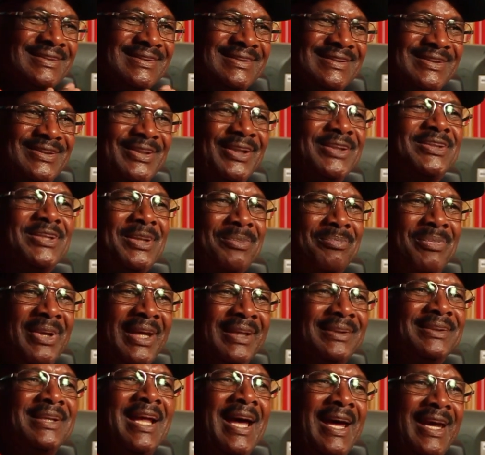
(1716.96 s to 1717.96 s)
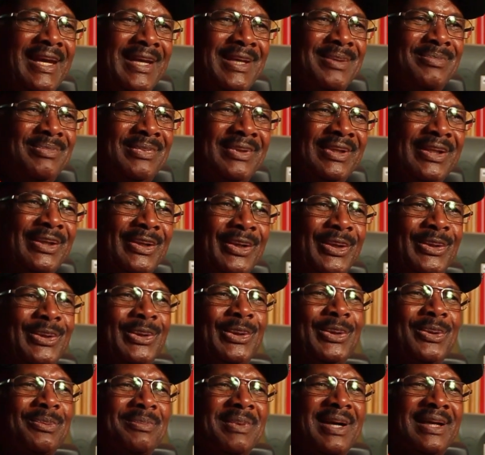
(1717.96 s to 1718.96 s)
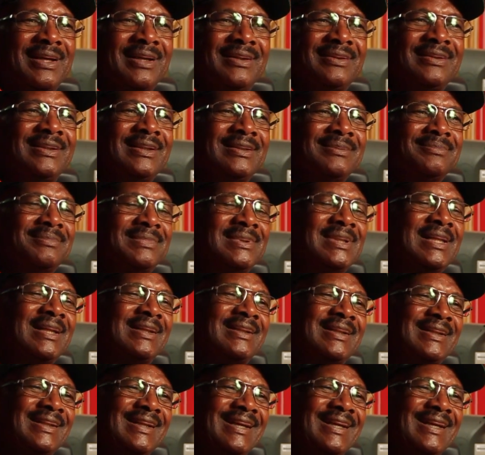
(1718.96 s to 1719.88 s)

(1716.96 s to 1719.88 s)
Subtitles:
such a big name, you know, you look back and think, bloody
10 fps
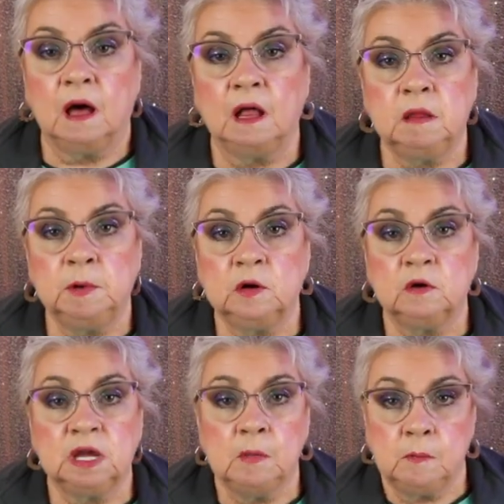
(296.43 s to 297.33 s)
let me go
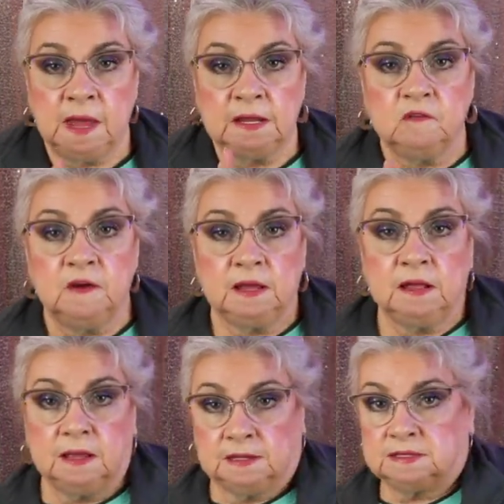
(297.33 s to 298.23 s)
get my magnifying
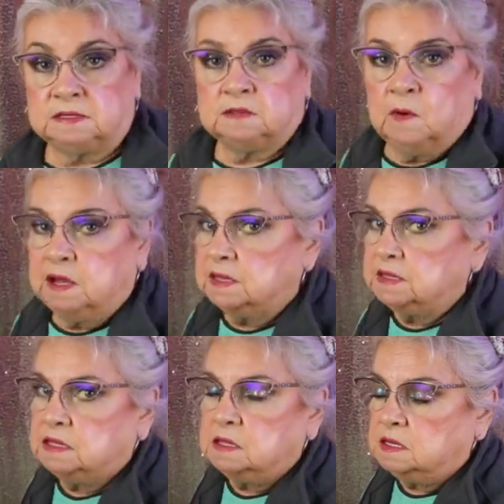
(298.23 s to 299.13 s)
glass so I can
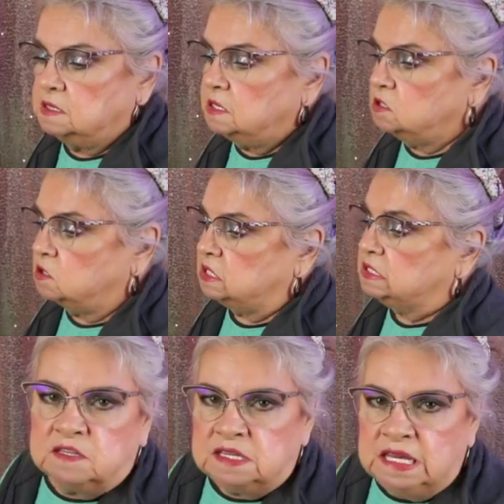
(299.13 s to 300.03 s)
see these. These are,
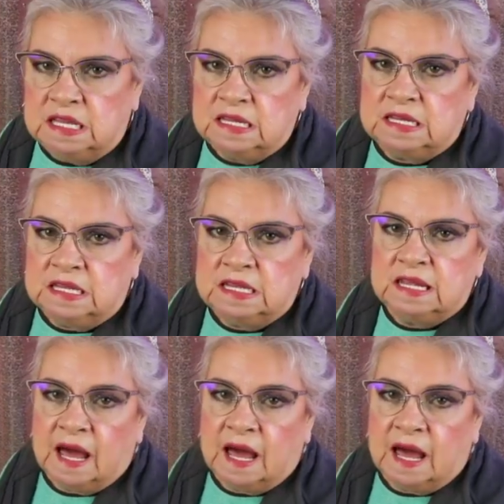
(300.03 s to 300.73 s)
these are teeny, teeny,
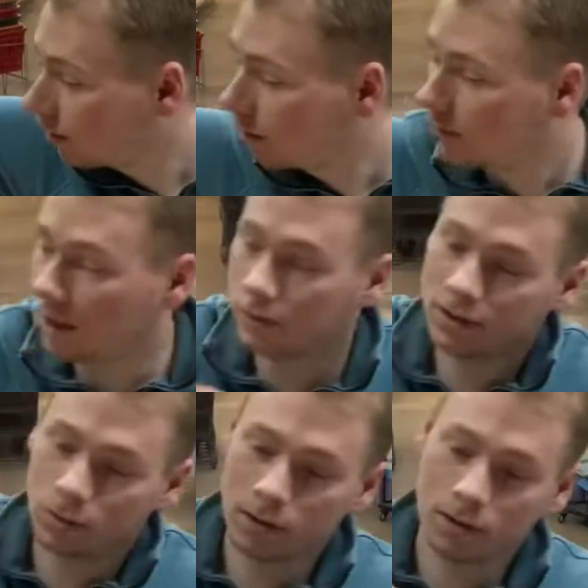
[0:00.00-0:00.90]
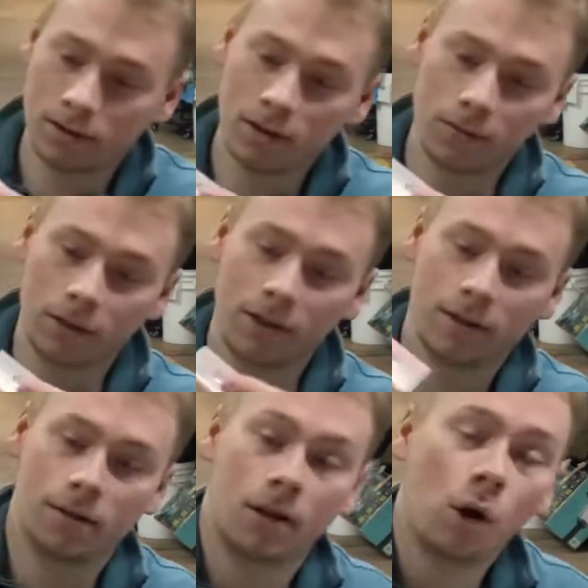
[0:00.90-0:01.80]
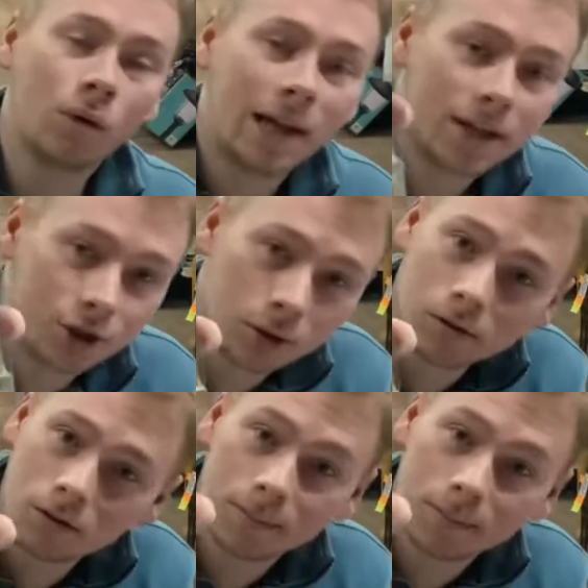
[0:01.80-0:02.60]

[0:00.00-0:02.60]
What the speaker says: Now this one's different. This is an Olay Serum.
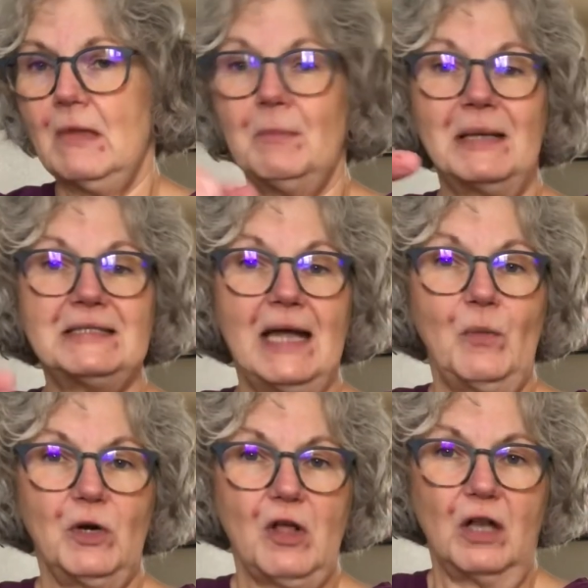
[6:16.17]
My dad
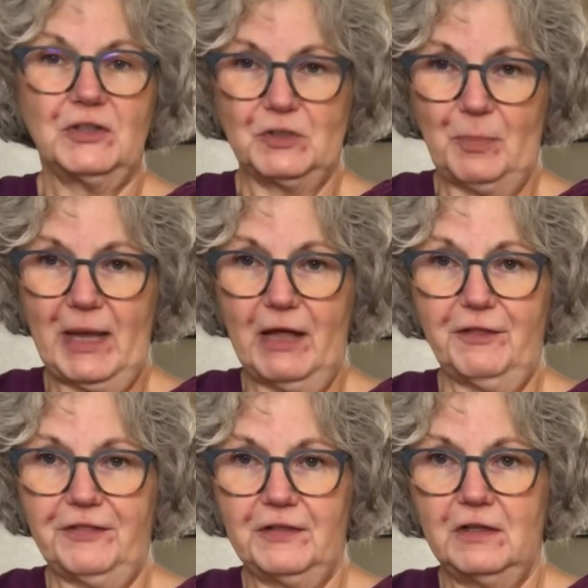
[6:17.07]
would have called it the
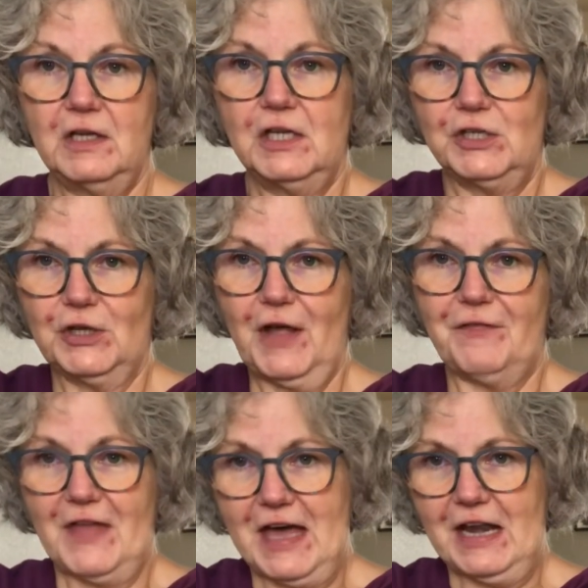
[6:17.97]
pith. You cut
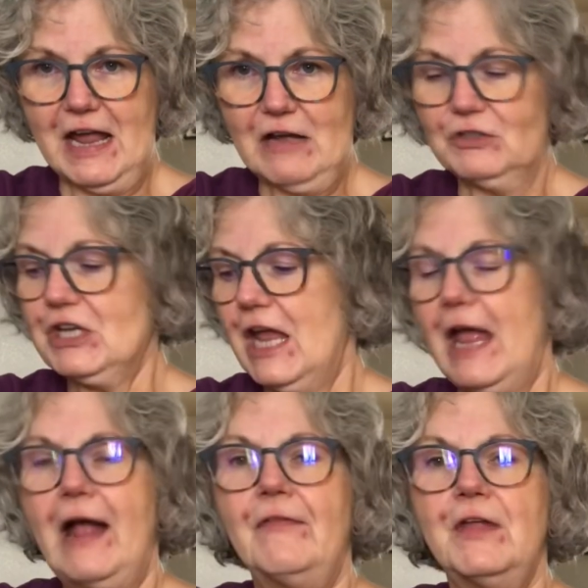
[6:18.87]
that out
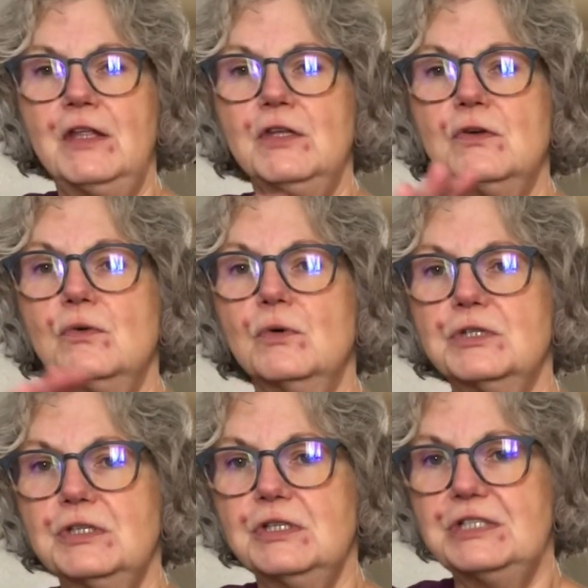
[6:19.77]
and then you
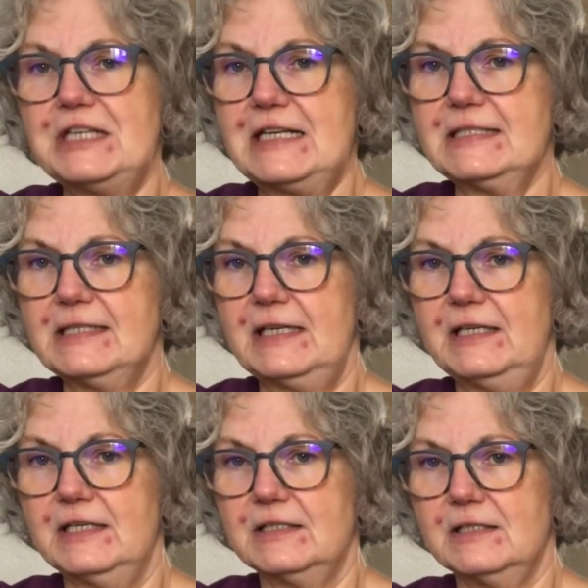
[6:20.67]
de-seed
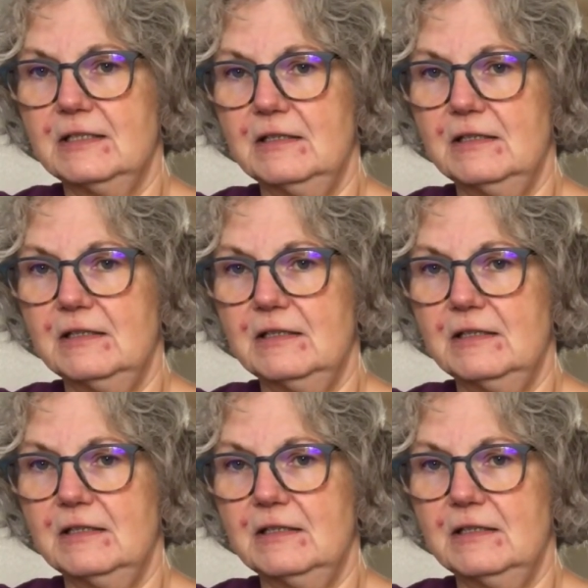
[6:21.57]
it.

◆ ◆ ◆ ◆ ◆

● TASK PROMPT: Without the pictures, set down every entry exactly.

● TASK ANSWER:
(1716.96 s to 1717.96 s)
(1717.96 s to 1718.96 s)
(1718.96 s to 1719.88 s)

(1716.96 s to 1719.88 s)
Subtitles:
such a big name, you know, you look back and think, bloody
10 fps
(296.43 s to 297.33 s)
let me go
(297.33 s to 298.23 s)
get my magnifying
(298.23 s to 299.13 s)
glass so I can
(299.13 s to 300.03 s)
see these. These are,
(300.03 s to 300.73 s)
these are teeny, teeny,
[0:00.00-0:00.90]
[0:00.90-0:01.80]
[0:01.80-0:02.60]

[0:00.00-0:02.60]
What the speaker says: Now this one's different. This is an Olay Serum.
[6:16.17]
My dad
[6:17.07]
would have called it the
[6:17.97]
pith. You cut
[6:18.87]
that out
[6:19.77]
and then you
[6:20.67]
de-seed
[6:21.57]
it.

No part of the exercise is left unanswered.